Friday, March 29, 2024

New administrative judge appointed to Phila. Common Pleas Court's trial division

Herron

The Philadelphia Court of Common Pleas has a new administrative judge.

Pennsylvania Supreme Court Chief Justice Ronald D. Castille announced Thursday that Philadelphia Common Pleas Court Judge John W. Herron has been appointed as the new administrative judge of the city courts’ trial division.

Herron, who has been assigned to the First Judicial District’s Orphan’s Court for nearly a decade now, will succeed Common Pleas Court Judge D. Webster Keogh as administrative judge of Common Pleas Court’s trial division.

Keogh’s term as administrative judge expired in 2010, but he remained in the position until a successor could be chosen, according to the Administrative Office of Pennsylvania Courts, which announced the appointment via news release Nov. 10.

“I have every confidence that Judge Herron can do for the criminal division what he did for the civil division that made it into a nationally recognized model,” Chief Justice Castille said in the news release.

A key priority for Herron, who previously served as administrative judge of the civil division of Common Pleas Court from 1996 to 2002, will be to lead Phase II of the Reform Initiative for the city’s criminal courts, the press release states.

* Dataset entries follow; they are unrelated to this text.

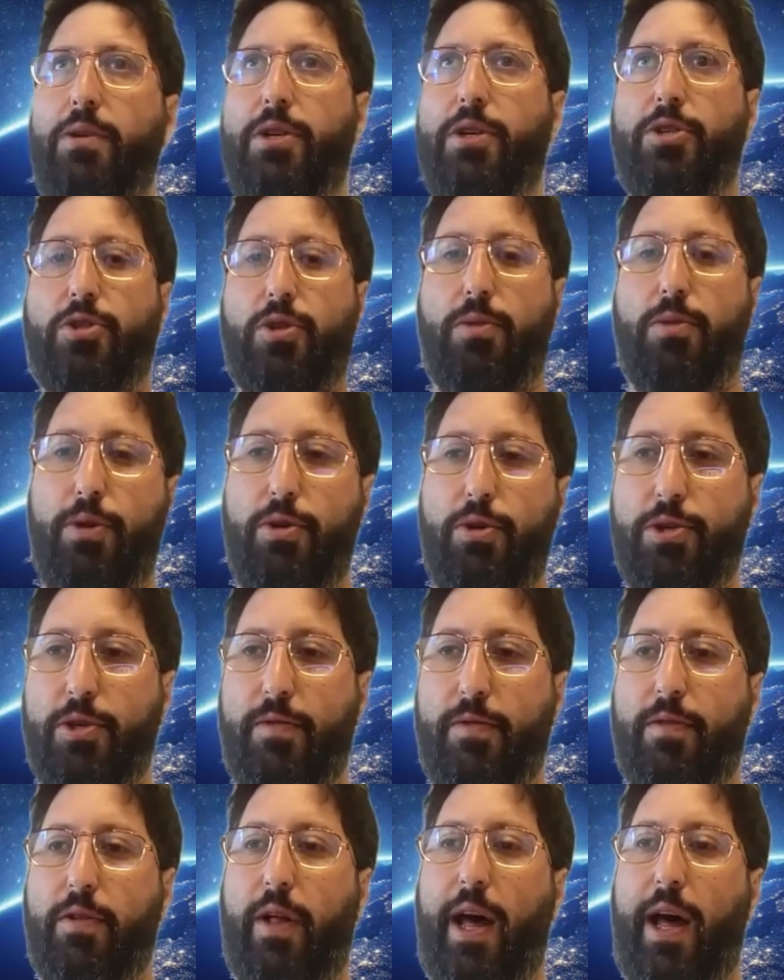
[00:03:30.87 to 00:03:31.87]
Distribution
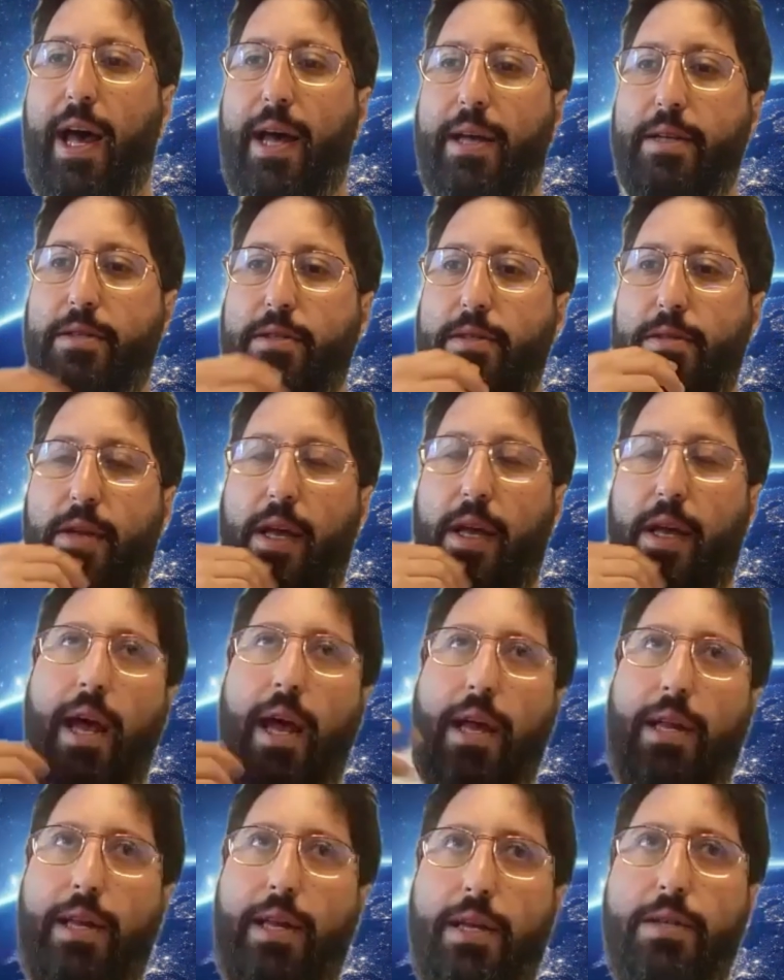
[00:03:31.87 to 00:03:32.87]
of glass,
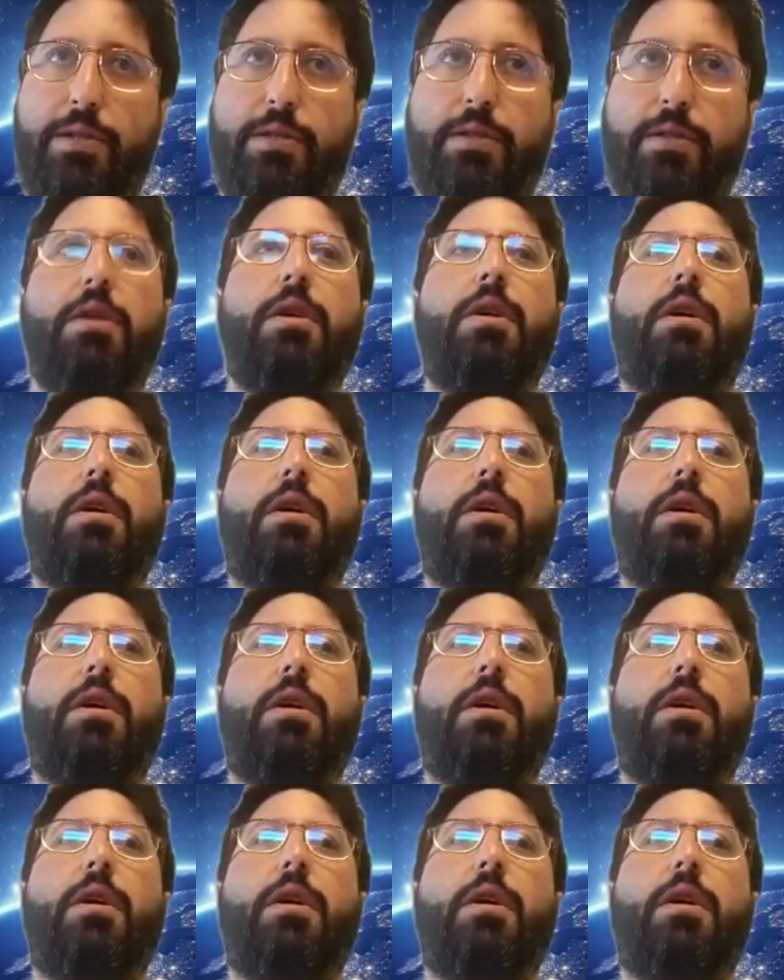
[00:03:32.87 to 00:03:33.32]
headies,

In his new role, Herron will handle the following tasks: assignment of judges, case management for the civil and criminal divisions, personnel matters, statistical reporting and analysis, technology matters, jury commission, fiscal oversight and adult probation and parole.

The administrative judge also sits on the First Judicial District’s Administrative Governing Board.

Herron was first elected to the bench in 1987, and has secured retention votes twice.

The jurist seems to have enjoyed his work in the Pennsylvania judiciary thus far. In a September story in the Legal Intelligencer newspaper, Herron was quoted as saying: “I love the court. I’m passionate about it. I’m passionate about the lawyers who practice in it.”

Herron also previously spent time in the city’s District Attorney’s Office, serving primarily as deputy district attorney for investigations. He has also served as chief disciplinary counsel for the Pennsylvania Supreme Court.

Herron, who this year received the Philadelphia Bar Association’s Justice William J. Brennan, Jr. Distinguished Jurist Award, is perhaps best known for establishing the First Judicial District’s Commerce Court, which was designed to streamline, and reduce the backlog of, business cases. The other city judge with whom Herron worked closely on business cases was the late Philadelphia Common Pleas Court Judge Albert W. Sheppard, who passed away in September.

Herron is a graduate of Duke University and Dickinson Law School.